--- Material for this exercise ---

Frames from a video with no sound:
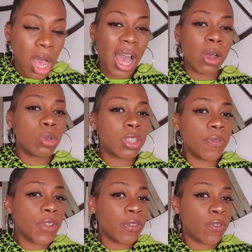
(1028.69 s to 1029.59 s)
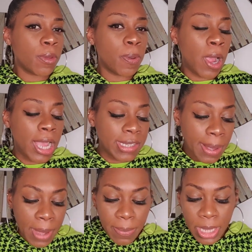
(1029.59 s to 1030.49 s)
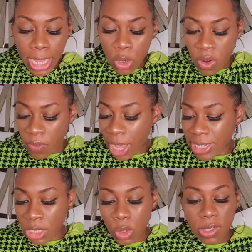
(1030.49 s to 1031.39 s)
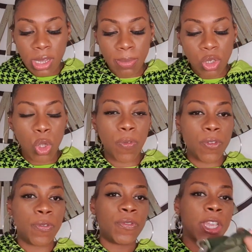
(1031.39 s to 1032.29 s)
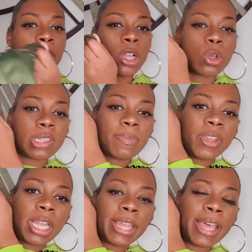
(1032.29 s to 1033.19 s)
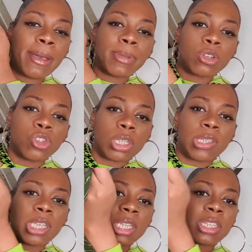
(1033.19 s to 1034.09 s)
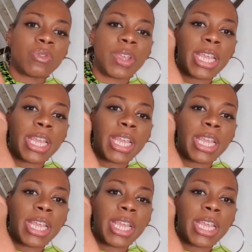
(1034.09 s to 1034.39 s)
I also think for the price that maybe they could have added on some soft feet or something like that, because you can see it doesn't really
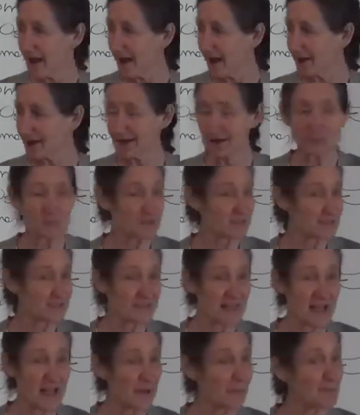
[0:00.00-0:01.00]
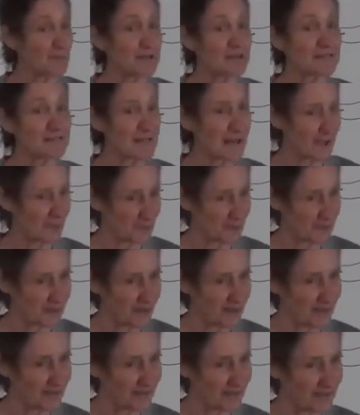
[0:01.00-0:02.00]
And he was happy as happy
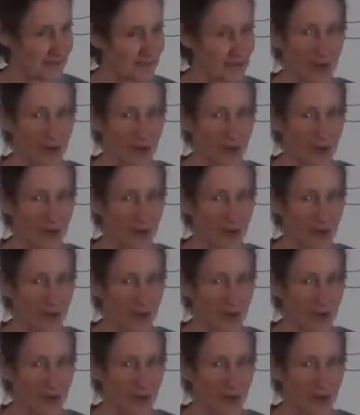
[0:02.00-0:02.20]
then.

---

An exact copy of the records above is required, leaving out the pictures.

• _Answer_
Frames from a video with no sound:
(1028.69 s to 1029.59 s)
(1029.59 s to 1030.49 s)
(1030.49 s to 1031.39 s)
(1031.39 s to 1032.29 s)
(1032.29 s to 1033.19 s)
(1033.19 s to 1034.09 s)
(1034.09 s to 1034.39 s)
I also think for the price that maybe they could have added on some soft feet or something like that, because you can see it doesn't really
[0:00.00-0:01.00]
[0:01.00-0:02.00]
And he was happy as happy
[0:02.00-0:02.20]
then.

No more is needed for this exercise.